The records below must be transcribed exactly, with each picture left out.
(Beginning of THE DATA)
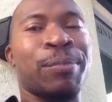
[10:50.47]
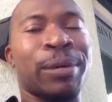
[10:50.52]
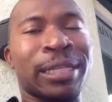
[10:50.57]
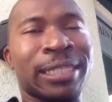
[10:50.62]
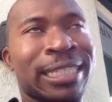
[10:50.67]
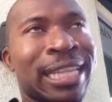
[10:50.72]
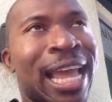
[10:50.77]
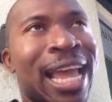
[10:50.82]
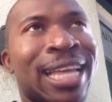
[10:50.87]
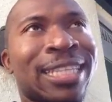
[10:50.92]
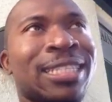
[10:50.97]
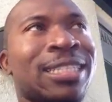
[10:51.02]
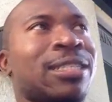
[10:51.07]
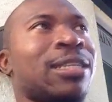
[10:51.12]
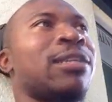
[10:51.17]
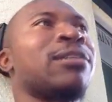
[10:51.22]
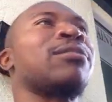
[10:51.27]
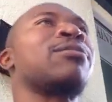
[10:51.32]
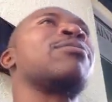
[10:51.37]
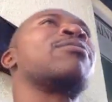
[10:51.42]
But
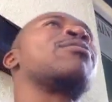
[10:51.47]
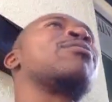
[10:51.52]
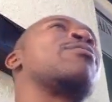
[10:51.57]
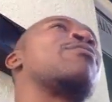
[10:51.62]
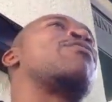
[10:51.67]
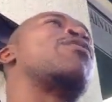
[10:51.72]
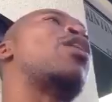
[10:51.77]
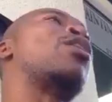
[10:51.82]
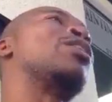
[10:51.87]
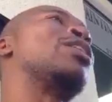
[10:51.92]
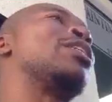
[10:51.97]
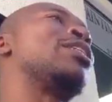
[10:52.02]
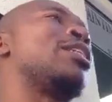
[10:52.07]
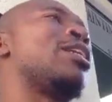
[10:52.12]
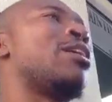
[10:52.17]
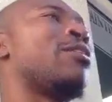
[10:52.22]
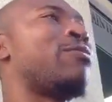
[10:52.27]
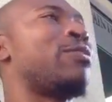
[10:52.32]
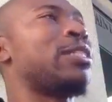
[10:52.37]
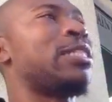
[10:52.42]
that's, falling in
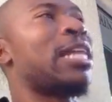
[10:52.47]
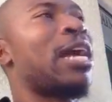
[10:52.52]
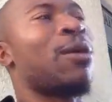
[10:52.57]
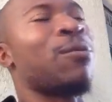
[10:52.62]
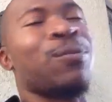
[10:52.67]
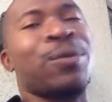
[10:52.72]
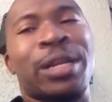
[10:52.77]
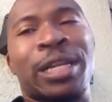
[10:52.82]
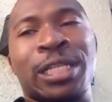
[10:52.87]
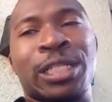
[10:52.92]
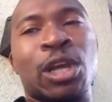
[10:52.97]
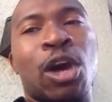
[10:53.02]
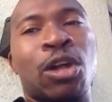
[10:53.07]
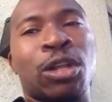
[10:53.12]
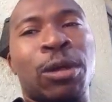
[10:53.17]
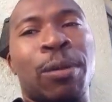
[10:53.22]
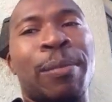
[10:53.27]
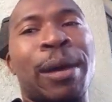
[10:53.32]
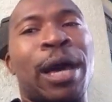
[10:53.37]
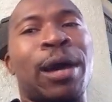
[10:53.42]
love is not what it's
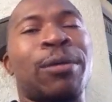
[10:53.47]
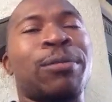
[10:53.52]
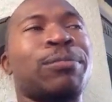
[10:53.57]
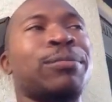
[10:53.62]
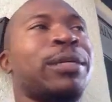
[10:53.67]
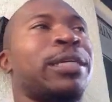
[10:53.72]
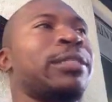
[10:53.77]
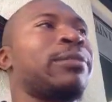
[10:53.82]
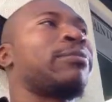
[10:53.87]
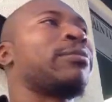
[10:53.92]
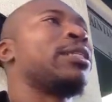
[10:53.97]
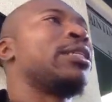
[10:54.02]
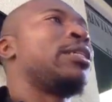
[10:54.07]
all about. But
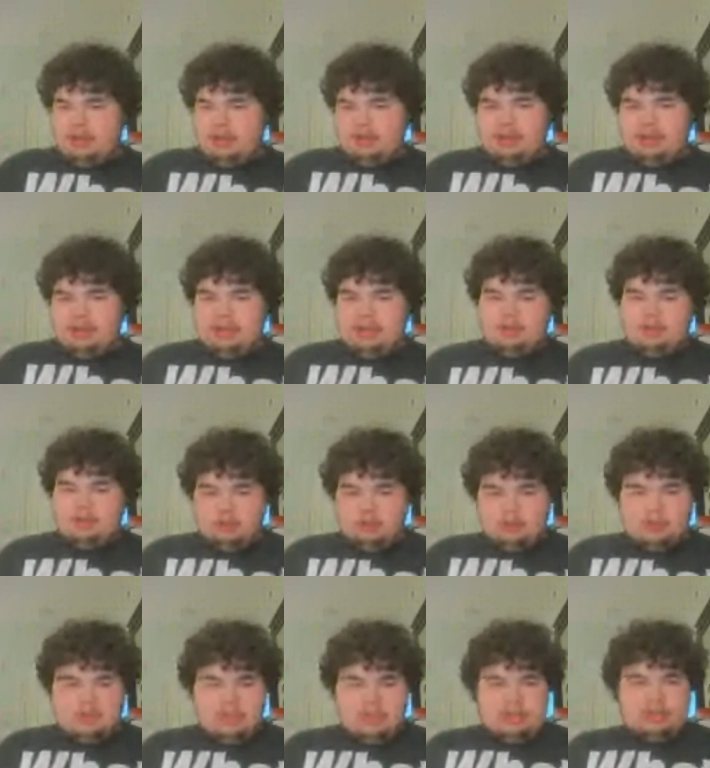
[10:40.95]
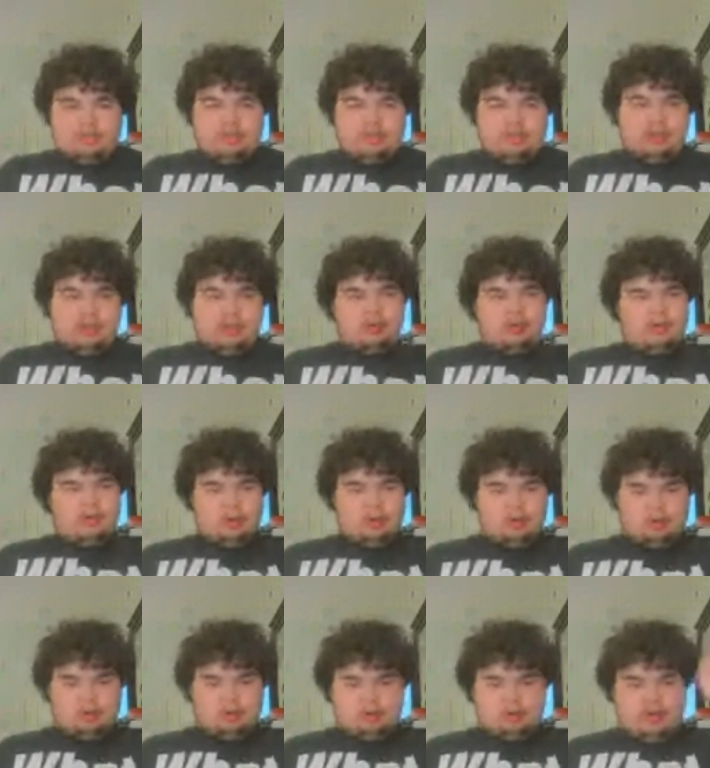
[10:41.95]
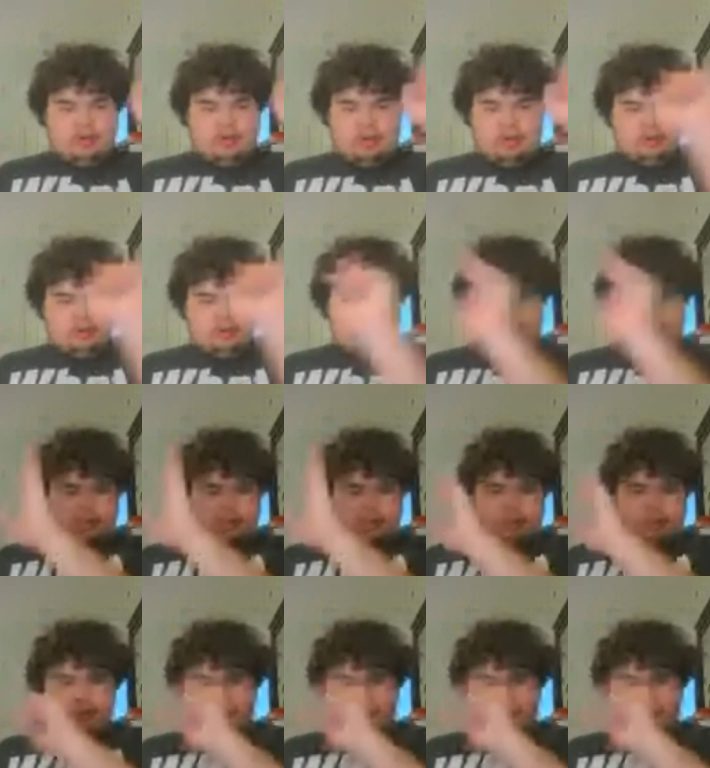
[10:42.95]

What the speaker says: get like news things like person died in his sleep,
(End of THE DATA)
| ANSWER BOX |
[10:50.47]
[10:50.52]
[10:50.57]
[10:50.62]
[10:50.67]
[10:50.72]
[10:50.77]
[10:50.82]
[10:50.87]
[10:50.92]
[10:50.97]
[10:51.02]
[10:51.07]
[10:51.12]
[10:51.17]
[10:51.22]
[10:51.27]
[10:51.32]
[10:51.37]
[10:51.42]
But
[10:51.47]
[10:51.52]
[10:51.57]
[10:51.62]
[10:51.67]
[10:51.72]
[10:51.77]
[10:51.82]
[10:51.87]
[10:51.92]
[10:51.97]
[10:52.02]
[10:52.07]
[10:52.12]
[10:52.17]
[10:52.22]
[10:52.27]
[10:52.32]
[10:52.37]
[10:52.42]
that's, falling in
[10:52.47]
[10:52.52]
[10:52.57]
[10:52.62]
[10:52.67]
[10:52.72]
[10:52.77]
[10:52.82]
[10:52.87]
[10:52.92]
[10:52.97]
[10:53.02]
[10:53.07]
[10:53.12]
[10:53.17]
[10:53.22]
[10:53.27]
[10:53.32]
[10:53.37]
[10:53.42]
love is not what it's
[10:53.47]
[10:53.52]
[10:53.57]
[10:53.62]
[10:53.67]
[10:53.72]
[10:53.77]
[10:53.82]
[10:53.87]
[10:53.92]
[10:53.97]
[10:54.02]
[10:54.07]
all about. But
[10:40.95]
[10:41.95]
[10:42.95]

What the speaker says: get like news things like person died in his sleep,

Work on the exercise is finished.